Start of DATASET

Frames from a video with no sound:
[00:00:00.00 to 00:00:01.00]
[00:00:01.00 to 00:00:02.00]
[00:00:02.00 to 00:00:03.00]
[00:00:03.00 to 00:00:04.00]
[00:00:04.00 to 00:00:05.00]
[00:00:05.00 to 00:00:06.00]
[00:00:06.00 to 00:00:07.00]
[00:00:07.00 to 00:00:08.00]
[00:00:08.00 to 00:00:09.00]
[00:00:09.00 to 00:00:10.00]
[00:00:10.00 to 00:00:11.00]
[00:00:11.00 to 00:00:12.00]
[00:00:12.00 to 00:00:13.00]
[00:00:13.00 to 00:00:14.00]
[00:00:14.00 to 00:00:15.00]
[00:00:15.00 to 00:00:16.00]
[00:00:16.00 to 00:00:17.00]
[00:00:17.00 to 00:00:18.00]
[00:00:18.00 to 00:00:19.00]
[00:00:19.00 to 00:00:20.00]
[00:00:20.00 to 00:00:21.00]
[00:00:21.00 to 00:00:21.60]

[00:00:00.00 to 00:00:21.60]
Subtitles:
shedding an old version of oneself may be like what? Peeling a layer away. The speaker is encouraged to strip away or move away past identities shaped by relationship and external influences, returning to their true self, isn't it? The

End of DATASET
Start of DATASET

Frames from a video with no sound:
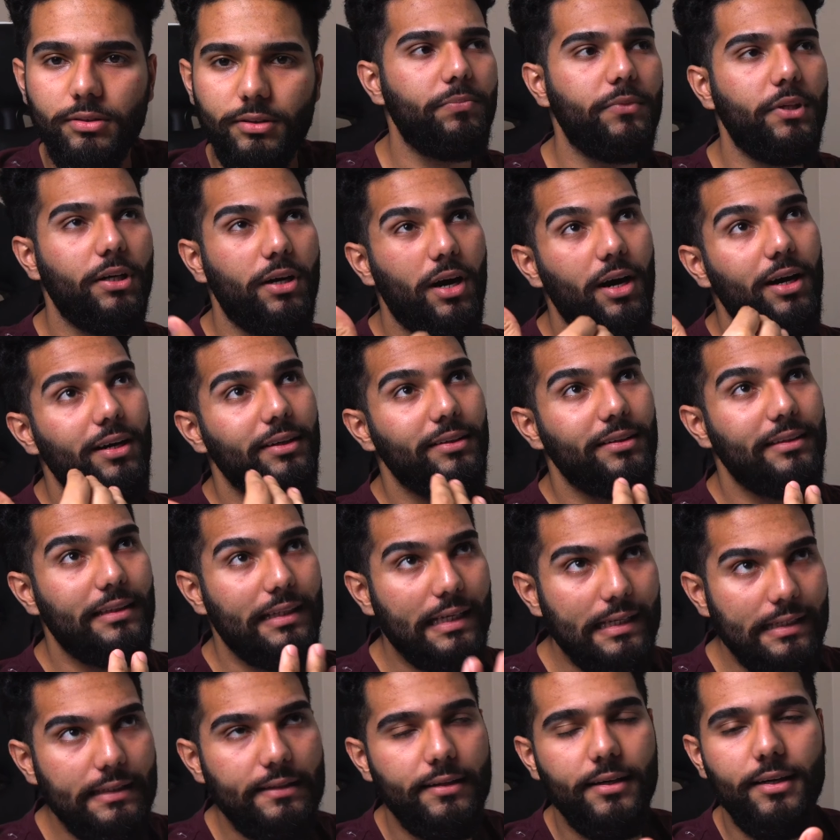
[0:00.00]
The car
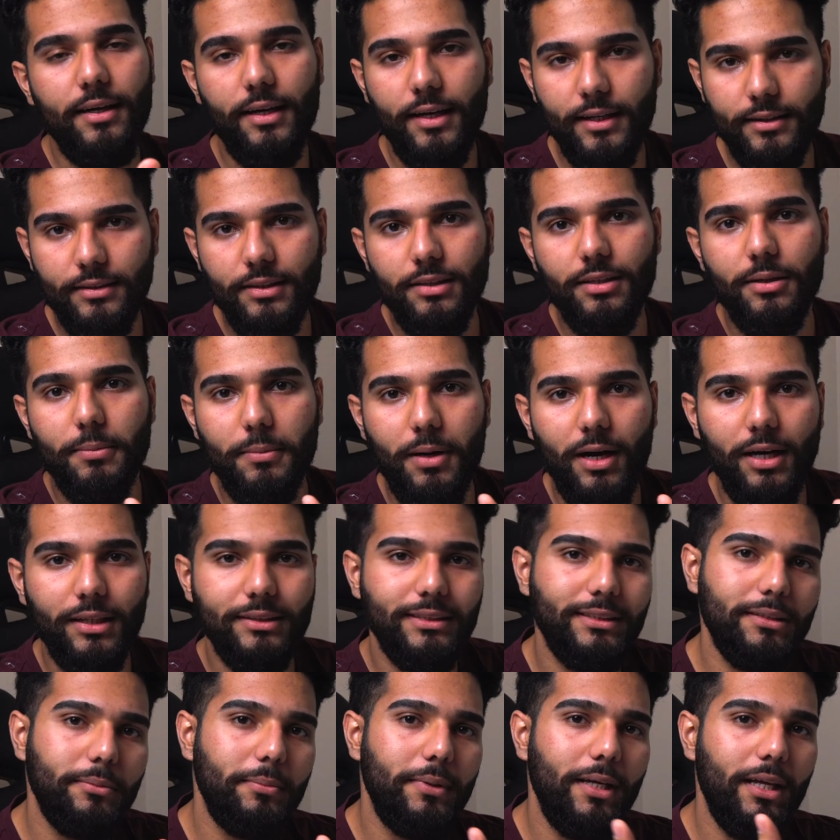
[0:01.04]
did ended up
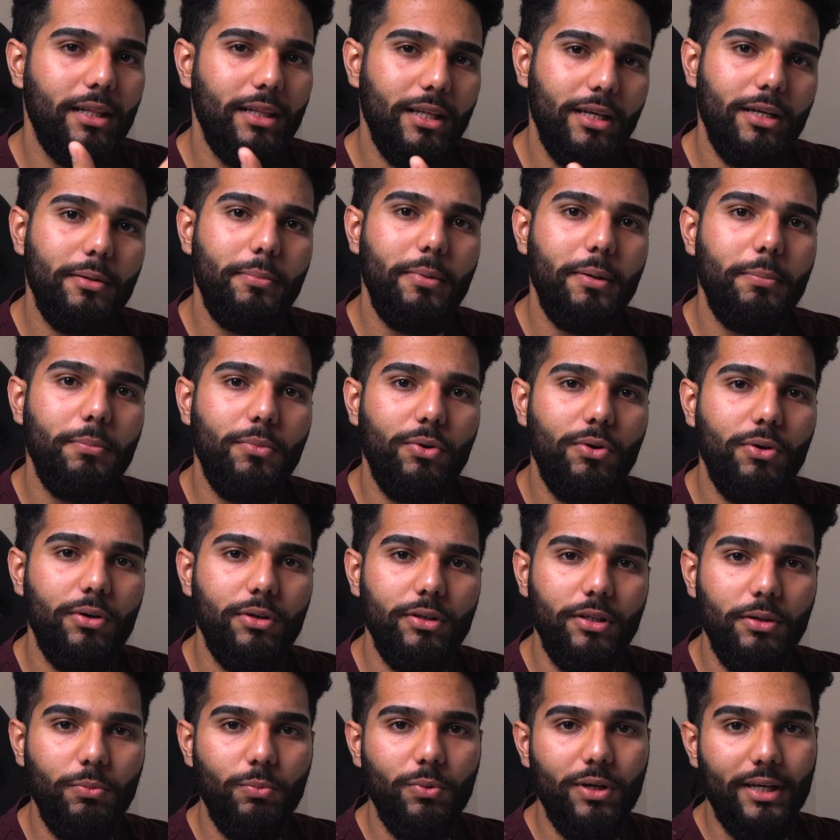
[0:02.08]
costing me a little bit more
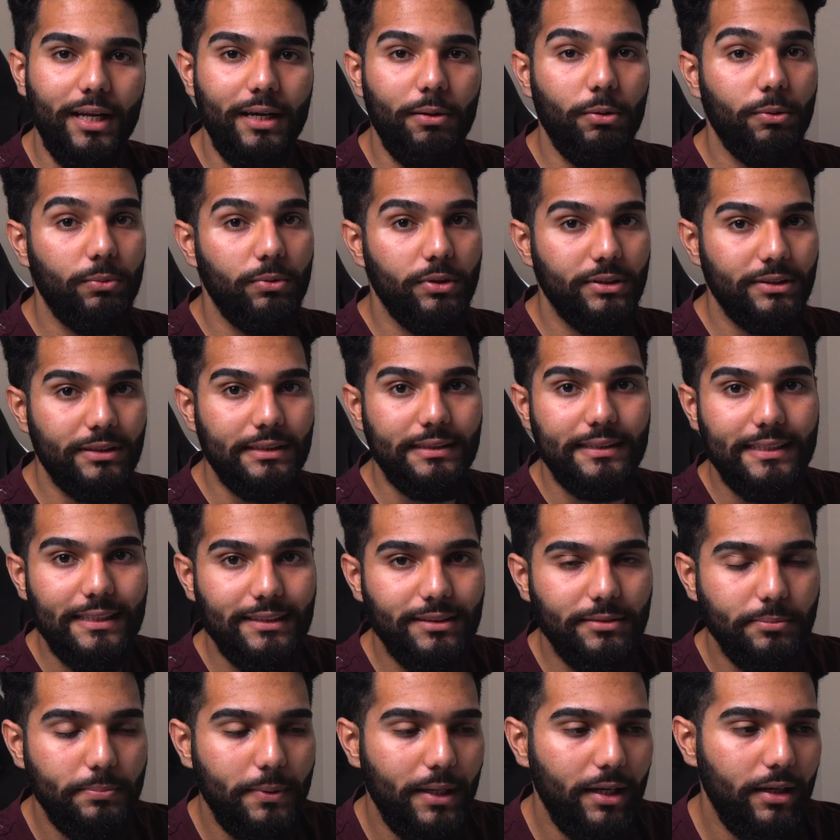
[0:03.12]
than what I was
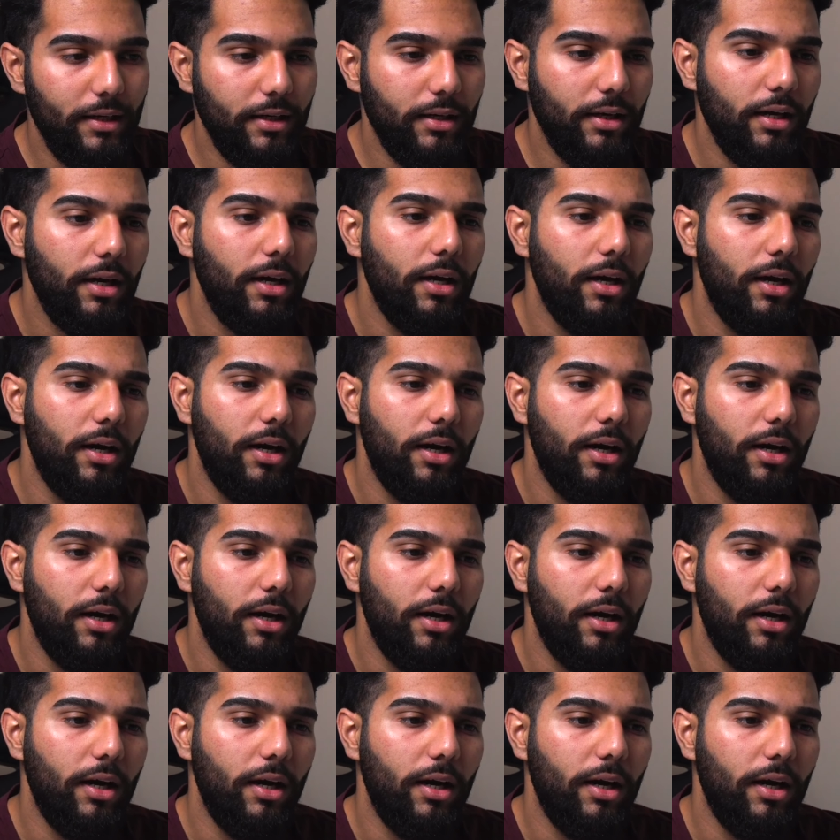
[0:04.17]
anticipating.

End of DATASET

### EXERCISE DESCRIPTION
Taking the entries above, write out exactly each line from the one holding "[00:00:02.00 to 00:00:03.00]" to the one holding "[00:00:21.00 to 00:00:21.60]", both included, and stop there.

### RESPONSE FOR THIS EXERCISE
[00:00:02.00 to 00:00:03.00]
[00:00:03.00 to 00:00:04.00]
[00:00:04.00 to 00:00:05.00]
[00:00:05.00 to 00:00:06.00]
[00:00:06.00 to 00:00:07.00]
[00:00:07.00 to 00:00:08.00]
[00:00:08.00 to 00:00:09.00]
[00:00:09.00 to 00:00:10.00]
[00:00:10.00 to 00:00:11.00]
[00:00:11.00 to 00:00:12.00]
[00:00:12.00 to 00:00:13.00]
[00:00:13.00 to 00:00:14.00]
[00:00:14.00 to 00:00:15.00]
[00:00:15.00 to 00:00:16.00]
[00:00:16.00 to 00:00:17.00]
[00:00:17.00 to 00:00:18.00]
[00:00:18.00 to 00:00:19.00]
[00:00:19.00 to 00:00:20.00]
[00:00:20.00 to 00:00:21.00]
[00:00:21.00 to 00:00:21.60]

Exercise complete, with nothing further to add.